Are You Following Steps to Live a Long Healthy Life?

By , SparkPeople Blogger

As I was working yesterday, I heard a news report about a new heart health program by the American Heart Association. With an older brother that has already suffered a mild heart attack as well as a grandmother that died of heart related issues, I was interested in the report and set out to learn more.

By evaluating seven key health areas, setting goals for those areas where we fall short and establishing a plan to improve, all adults can improve their cardiovascular health according to the American Heart Association. To help people accomplish this, they have developed a seven step assessment tool. The tool will help people from ages 2-99 to:

  • Understand current levels of cardiovascular health

  • Assess individual health needs

  • Commit to steps to improve health and quality of life

  • Move closer to personal health goals
How can this assessment help you?

The 'Life's Simple 7' assessment process is straightforward --answer simple questions, choose an action plan for each area, and discover your cardiovascular health rating by receiving a score between 1 and 10. If you achieve an 'excellent' rating in all areas, the AHA believes you would be at your 'ideal' cardiovascular health. The 'Simple 7' goals to achieve ideal cardiovascular health include :

  • Never smoked or quit more than a year ago.

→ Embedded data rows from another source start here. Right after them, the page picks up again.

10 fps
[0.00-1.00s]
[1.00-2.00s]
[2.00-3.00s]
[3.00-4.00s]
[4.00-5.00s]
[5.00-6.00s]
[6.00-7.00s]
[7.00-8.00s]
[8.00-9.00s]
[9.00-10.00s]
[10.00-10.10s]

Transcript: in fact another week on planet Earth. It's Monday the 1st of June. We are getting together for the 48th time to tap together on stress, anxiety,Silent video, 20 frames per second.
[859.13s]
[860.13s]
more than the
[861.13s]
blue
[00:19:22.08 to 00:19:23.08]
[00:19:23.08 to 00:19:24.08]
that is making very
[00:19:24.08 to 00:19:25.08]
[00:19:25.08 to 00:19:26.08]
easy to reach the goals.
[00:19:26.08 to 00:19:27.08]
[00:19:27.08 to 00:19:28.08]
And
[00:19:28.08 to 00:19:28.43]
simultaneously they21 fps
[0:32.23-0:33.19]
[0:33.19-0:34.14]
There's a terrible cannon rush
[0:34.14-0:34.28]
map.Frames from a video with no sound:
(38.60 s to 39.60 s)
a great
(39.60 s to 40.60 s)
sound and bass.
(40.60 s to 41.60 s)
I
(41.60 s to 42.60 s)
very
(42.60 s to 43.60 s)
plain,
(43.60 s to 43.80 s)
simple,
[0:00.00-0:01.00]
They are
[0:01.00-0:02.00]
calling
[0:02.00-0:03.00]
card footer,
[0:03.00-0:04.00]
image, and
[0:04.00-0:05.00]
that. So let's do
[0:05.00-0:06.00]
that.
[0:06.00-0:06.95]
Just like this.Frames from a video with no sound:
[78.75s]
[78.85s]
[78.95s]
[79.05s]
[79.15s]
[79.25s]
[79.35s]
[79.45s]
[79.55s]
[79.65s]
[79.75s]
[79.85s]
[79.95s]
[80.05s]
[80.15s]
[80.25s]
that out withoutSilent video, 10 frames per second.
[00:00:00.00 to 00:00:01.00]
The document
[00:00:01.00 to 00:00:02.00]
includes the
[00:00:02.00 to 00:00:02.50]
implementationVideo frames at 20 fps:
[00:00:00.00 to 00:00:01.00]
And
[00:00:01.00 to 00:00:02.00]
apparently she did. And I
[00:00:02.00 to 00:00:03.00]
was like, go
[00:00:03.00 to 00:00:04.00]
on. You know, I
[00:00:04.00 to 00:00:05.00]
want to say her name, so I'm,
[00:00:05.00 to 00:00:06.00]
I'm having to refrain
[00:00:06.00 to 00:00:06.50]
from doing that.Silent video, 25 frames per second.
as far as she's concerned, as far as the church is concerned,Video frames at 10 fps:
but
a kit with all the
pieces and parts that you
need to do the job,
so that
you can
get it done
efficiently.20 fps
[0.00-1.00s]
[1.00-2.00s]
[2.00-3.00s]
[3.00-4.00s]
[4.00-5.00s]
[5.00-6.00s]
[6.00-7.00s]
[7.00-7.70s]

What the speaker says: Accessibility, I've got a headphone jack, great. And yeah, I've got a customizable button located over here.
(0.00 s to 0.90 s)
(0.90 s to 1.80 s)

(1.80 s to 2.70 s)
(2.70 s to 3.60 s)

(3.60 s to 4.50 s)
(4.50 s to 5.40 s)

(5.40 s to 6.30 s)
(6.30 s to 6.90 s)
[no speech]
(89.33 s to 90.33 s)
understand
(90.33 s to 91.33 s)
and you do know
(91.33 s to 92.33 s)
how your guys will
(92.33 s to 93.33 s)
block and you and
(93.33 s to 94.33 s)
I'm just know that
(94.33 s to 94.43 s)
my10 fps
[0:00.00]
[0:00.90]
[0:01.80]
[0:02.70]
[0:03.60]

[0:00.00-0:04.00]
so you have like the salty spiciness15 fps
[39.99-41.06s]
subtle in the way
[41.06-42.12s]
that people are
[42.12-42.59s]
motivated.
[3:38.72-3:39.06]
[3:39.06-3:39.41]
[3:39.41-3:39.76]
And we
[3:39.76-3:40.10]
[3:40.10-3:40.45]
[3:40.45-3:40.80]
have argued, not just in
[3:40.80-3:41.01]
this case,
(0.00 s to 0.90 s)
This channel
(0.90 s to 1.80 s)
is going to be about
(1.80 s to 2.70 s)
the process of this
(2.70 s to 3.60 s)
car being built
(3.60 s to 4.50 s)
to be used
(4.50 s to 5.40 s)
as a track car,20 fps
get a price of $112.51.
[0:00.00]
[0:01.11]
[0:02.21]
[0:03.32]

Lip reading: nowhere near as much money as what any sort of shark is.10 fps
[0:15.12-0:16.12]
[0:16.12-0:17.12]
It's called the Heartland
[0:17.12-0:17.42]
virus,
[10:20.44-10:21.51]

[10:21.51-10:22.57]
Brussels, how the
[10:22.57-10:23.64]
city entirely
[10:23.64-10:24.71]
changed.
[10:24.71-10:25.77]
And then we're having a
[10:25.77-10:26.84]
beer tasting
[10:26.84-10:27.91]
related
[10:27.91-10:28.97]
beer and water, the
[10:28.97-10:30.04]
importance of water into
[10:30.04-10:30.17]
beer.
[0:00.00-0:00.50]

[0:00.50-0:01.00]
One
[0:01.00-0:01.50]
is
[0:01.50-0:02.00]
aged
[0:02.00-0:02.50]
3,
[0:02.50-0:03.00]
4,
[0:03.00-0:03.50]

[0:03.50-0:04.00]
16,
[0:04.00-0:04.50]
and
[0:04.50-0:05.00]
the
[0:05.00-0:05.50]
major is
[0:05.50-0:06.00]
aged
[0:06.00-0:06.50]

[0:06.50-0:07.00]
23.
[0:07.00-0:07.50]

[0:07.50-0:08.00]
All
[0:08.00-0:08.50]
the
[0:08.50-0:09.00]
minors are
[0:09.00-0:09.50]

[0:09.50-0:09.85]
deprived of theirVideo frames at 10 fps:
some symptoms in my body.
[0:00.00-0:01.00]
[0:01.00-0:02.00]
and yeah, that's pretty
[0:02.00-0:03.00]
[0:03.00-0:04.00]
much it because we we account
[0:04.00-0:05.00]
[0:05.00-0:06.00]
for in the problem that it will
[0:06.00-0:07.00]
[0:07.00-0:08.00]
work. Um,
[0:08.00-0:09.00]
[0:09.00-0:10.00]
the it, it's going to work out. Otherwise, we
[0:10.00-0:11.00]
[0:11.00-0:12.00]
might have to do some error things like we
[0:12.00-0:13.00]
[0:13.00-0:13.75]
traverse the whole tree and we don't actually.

  • Body mass index less than 25.

  • At least 150 minutes of moderate intensity or 75 minutes of vigorous intensity exercise each week.

  • A healthy diet including at least 5 fruits and vegetables a day, low sugar intake, a sodium intake of less than 1,500 mg, 2-3 servings of fish each week. (ETA - 3 daily servings of fiber rich whole grains -- which was inadvertantly left out.)

  • A total cholesterol of 200 or lower.

  • A blood pressure below 120/80.

  • A fasting blood sugar of 100 or lower.
I was curious what my score would be since I am active and eat well but am not perfect and do take prescription medication. I completed the assessment and received a 7.5 out of 10 because of my weight, the fact that I answered that I don't always get 2-3 servings of fish each week, don't consume less than 1,500 mg of sodium and entered a blood pressure from my last doctor visit that was borderline. If I changed the blood pressure, my score improved to 9.2 out of 10.

The American Heart Association initiated this new program because they have a long-term goal of improving U.S. cardiovascular health by 20 percent and reducing cardiovascular disease and stroke deaths by 20 percent by 2020.

What is your score and do you have a plan and support system in place to help you improve it?